La influenciadora colombiana Luisa Fernanda W inició en mayo de 2024 un proceso de eliminación de varios de sus tatuajes con láser, incluyendo uno que dedicó a su expareja fallecida Fabio Legarda, como parte de un proceso espiritual y de cierre de etapas. La creadora de contenido compartió la noticia a través de sus redes sociales, generando reacciones mixtas entre sus seguidores, y actualizó el avance de las sesiones el pasado 5 de agosto, confirmando que la mayoría de los diseños han respondido bien al tratamiento.
Según explicó la influenciadora, la decisión responde a un compromiso personal con Dios y a la necesidad de cerrar ciclos tanto por el fallecimiento de Legarda en 2019 como por su nueva etapa familiar junto al cantante Pipe Bueno, con quien tiene dos hijos. El procedimiento se realiza con láser Q-switched, un método que fragmenta la tinta en partículas diminutas y requiere varias sesiones, siendo algunos colores más resistentes que otros. Luisa describió el dolor de las sesiones como “un latigazo caliente, un quemón impresionante” y reveló que antes de iniciar el tratamiento se realizó una prueba de embarazo para descartar riesgos.
Un proceso espiritual y de despedida
“Cerrar esta etapa y despedirme de algunos tatuajes me generó mucha nostalgia, pero en mi corazón sabía que era momento de hacerlo. Como les conté, voy a borrarme casi todos; los del cuello prefiero dejarlos para otras sesiones”, expresó la influenciadora en sus publicaciones de Instagram. Agregó que no se trata solo de decisiones pasadas, sino que también es un proceso espiritual: “La verdad le pedí a Dios mucha sabiduría y discernimiento para tomar esta decisión”.
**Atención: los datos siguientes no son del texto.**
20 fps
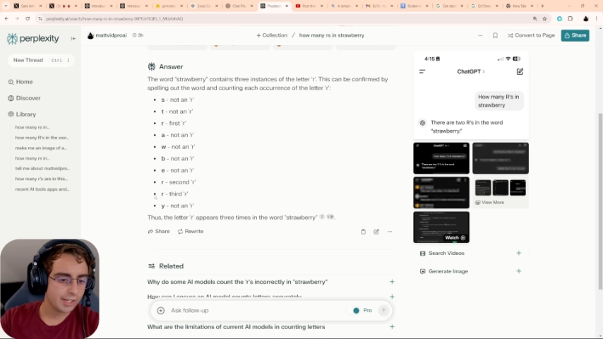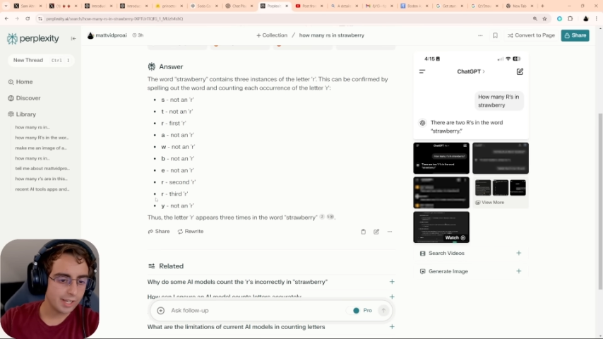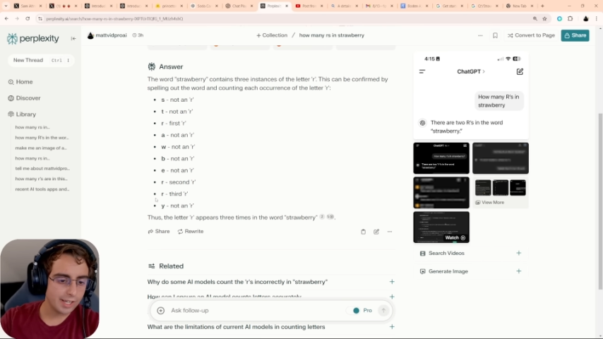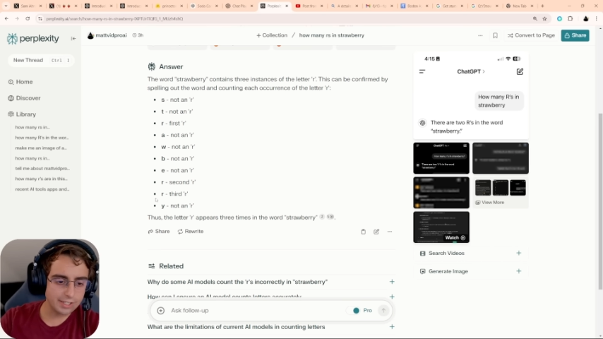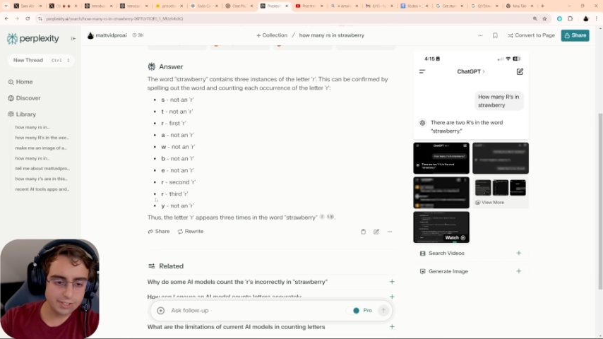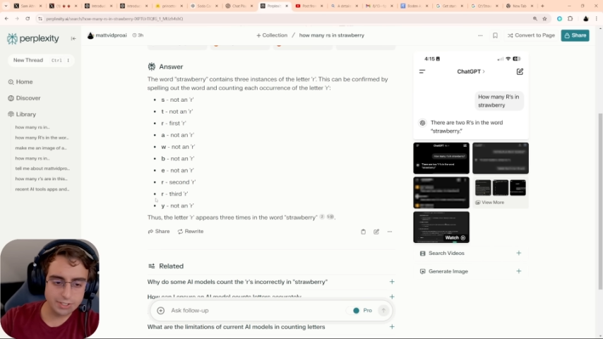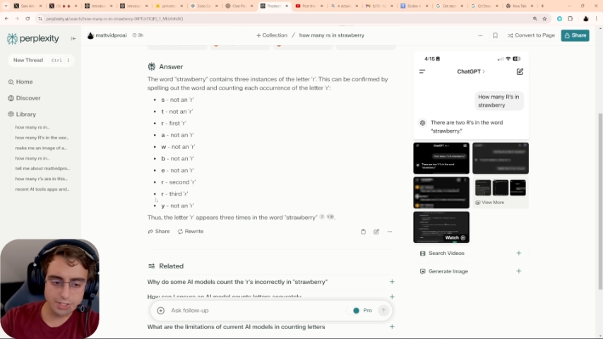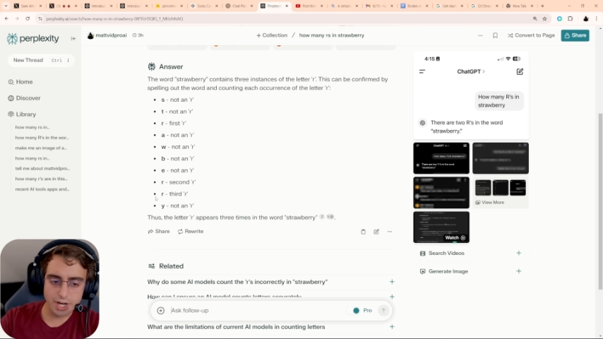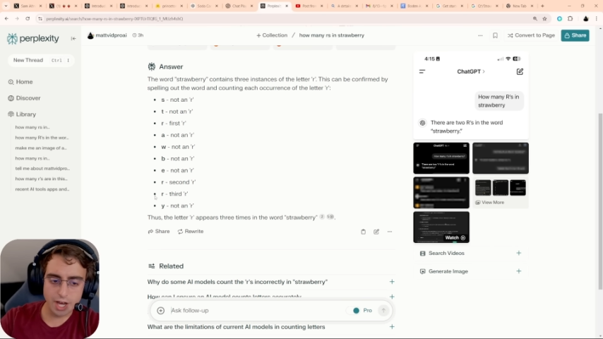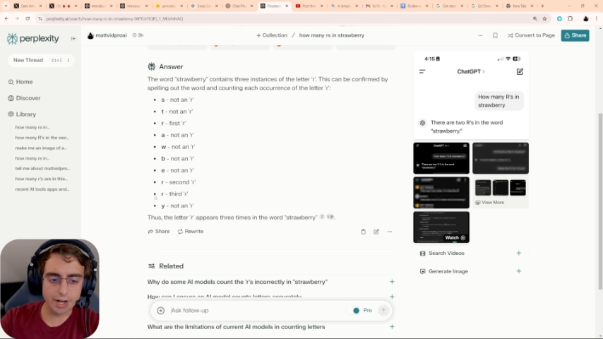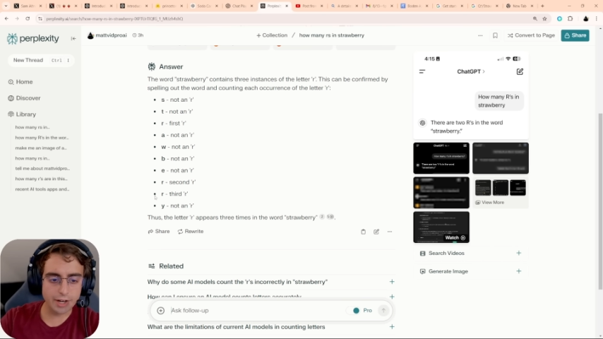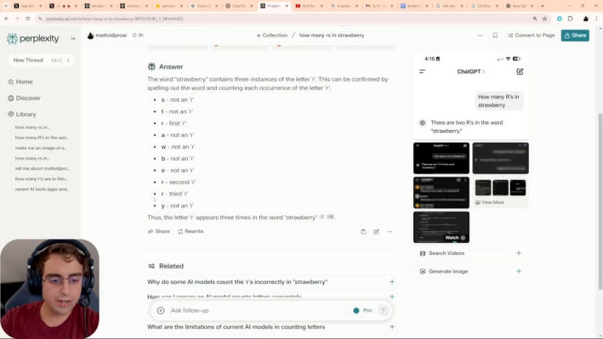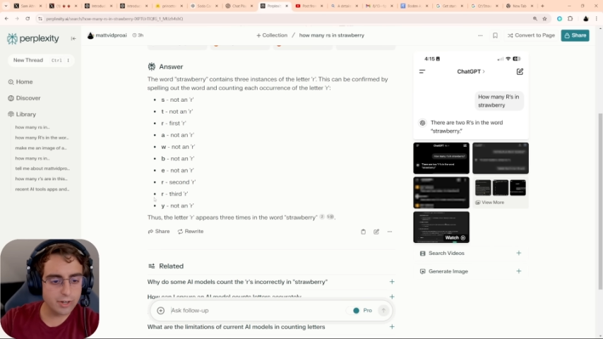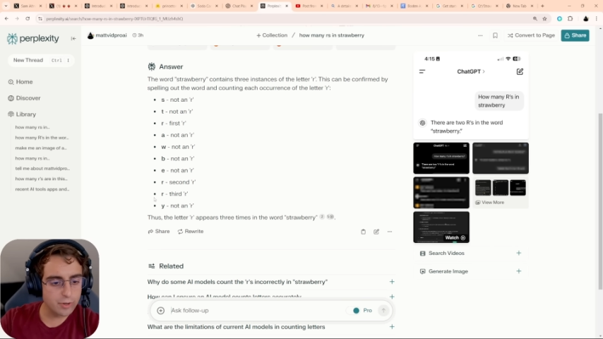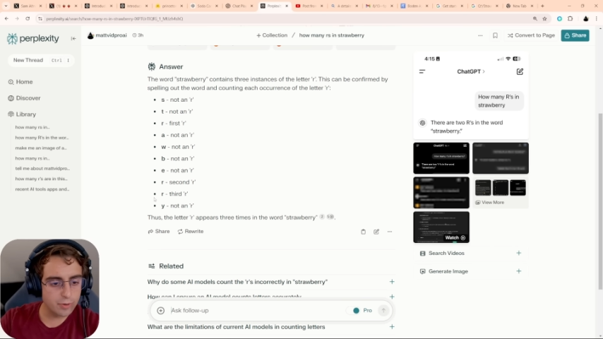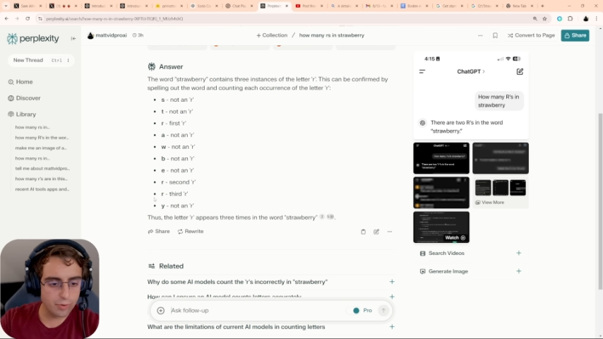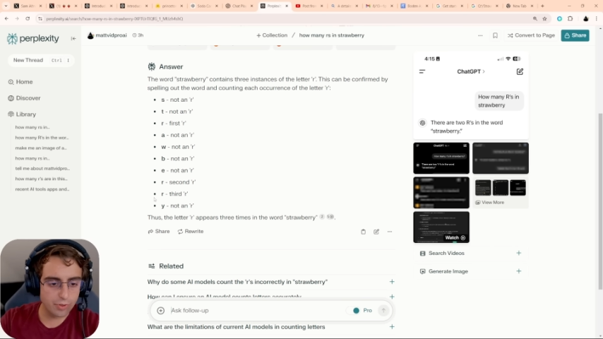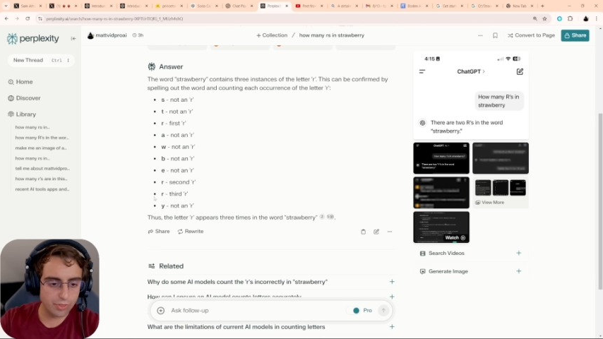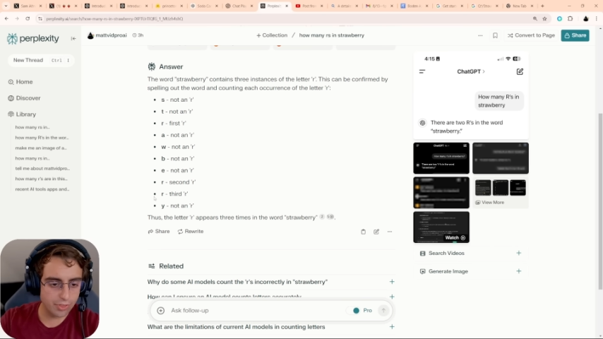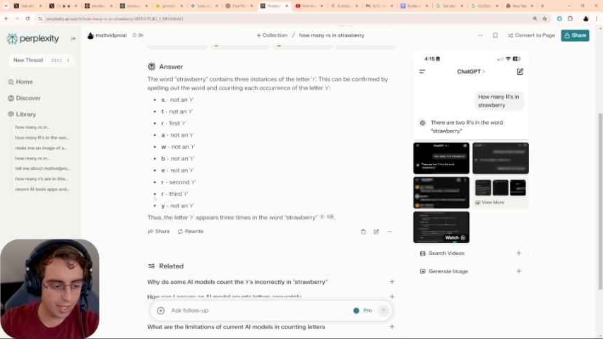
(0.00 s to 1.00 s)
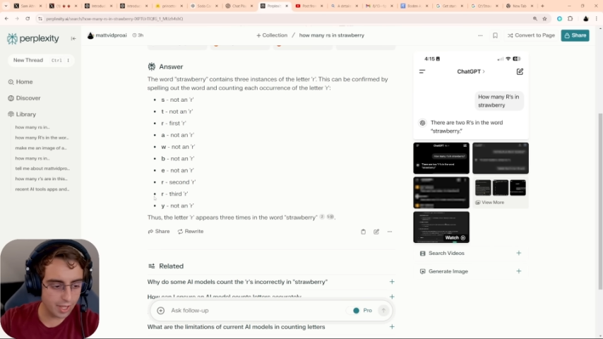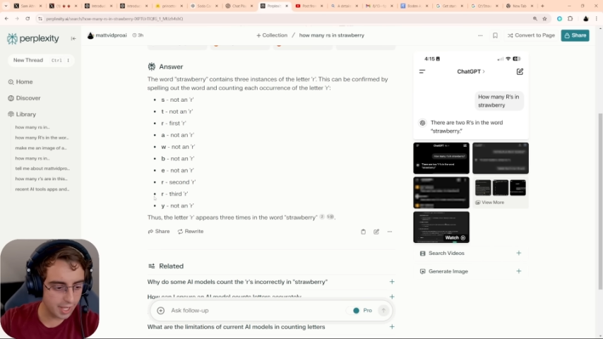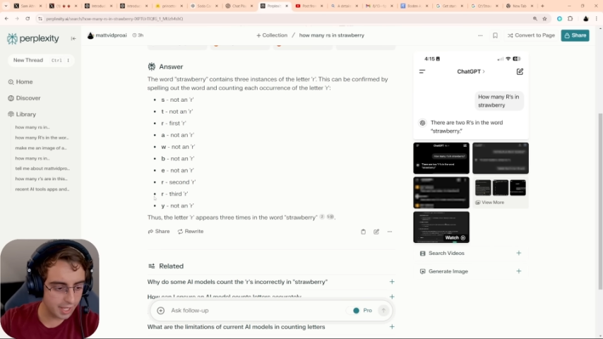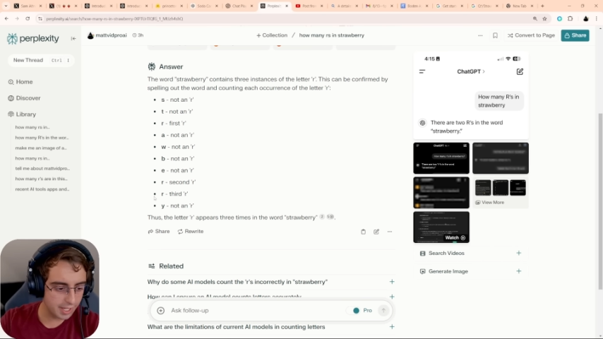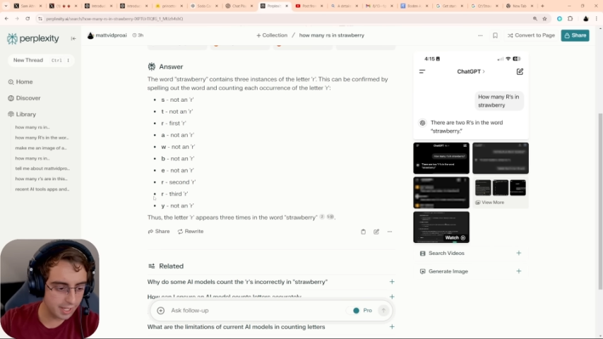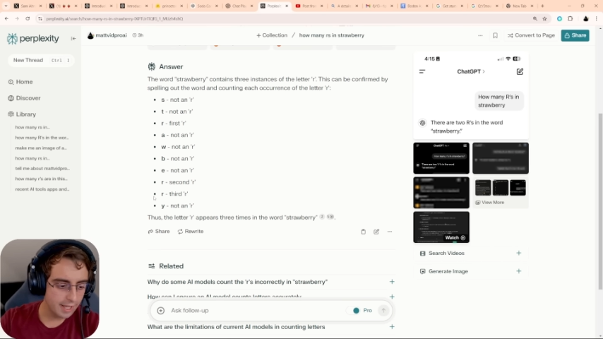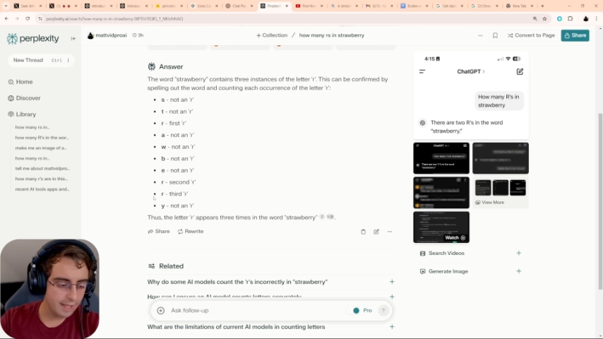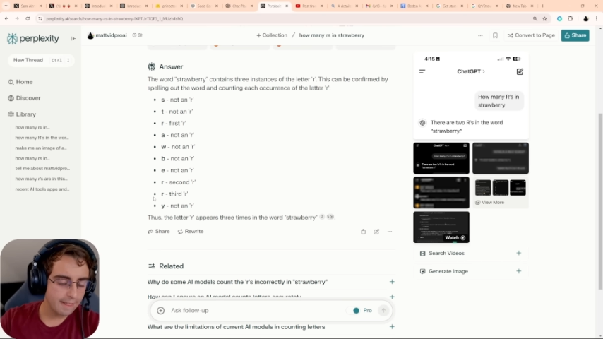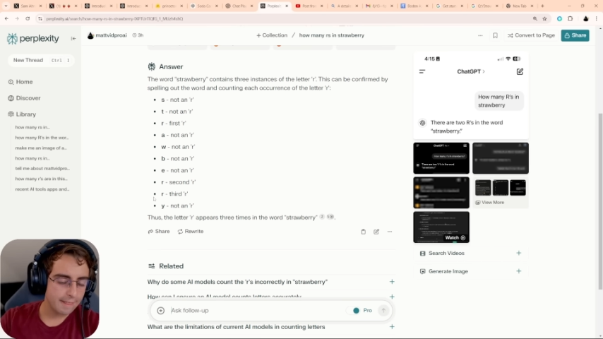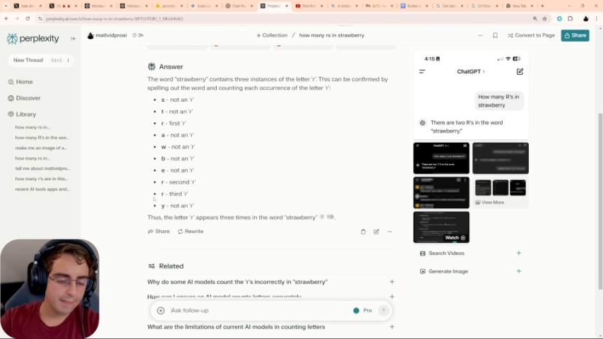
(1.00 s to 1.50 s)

is not a new thing.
La eliminación del tatuaje dedicado a Fabio Legarda, quien fue su pareja hasta su trágica muerte, fue uno de los puntos que más controversia generó. Ante las críticas de algunos usuarios que cuestionaron la medida, Luisa defendió su postura explicando que se trata de un pacto personal con Dios y que respeta las creencias de los demás. “Uno de los compromisos que tenía con Dios era borrarme los tatuajes. Yo respeto en lo que usted crea o no crea, yo en mis publicaciones nunca he dicho que tatuarse sea una falta de Dios”, sostuvo, antes de añadir: “Yo me quedo sorprendida de cómo las personas a veces critican el proceso de otras”.
“No es solo por las decisiones que tomé en el pasado, también es un proceso espiritual para mí. La verdad le pedí a Dios mucha sabiduría y discernimiento para tomar esta decisión”
Luisa Fernanda W, influenciadora
A pesar de las reacciones divididas en redes sociales, donde algunos la apoyaron y otros criticaron la eliminación del recuerdo de Legarda, la influenciadora se mantiene firme en su decisión. Hasta el pasado 5 de agosto, había completado dos sesiones de láser y reportó que los tatuajes “van superbién”, aunque reconoció que el diseño apodado “el cerdicornio” ha sido el más difícil de remover. Los riesgos del procedimiento incluyen hinchazón, ampollas y posibles cicatrices, y no siempre se logra una eliminación completa, pero Luisa confía en que, con el paso de las sesiones, podrá cumplir su meta de desprenderse de casi todos los tatuajes que alguna vez marcaron su piel.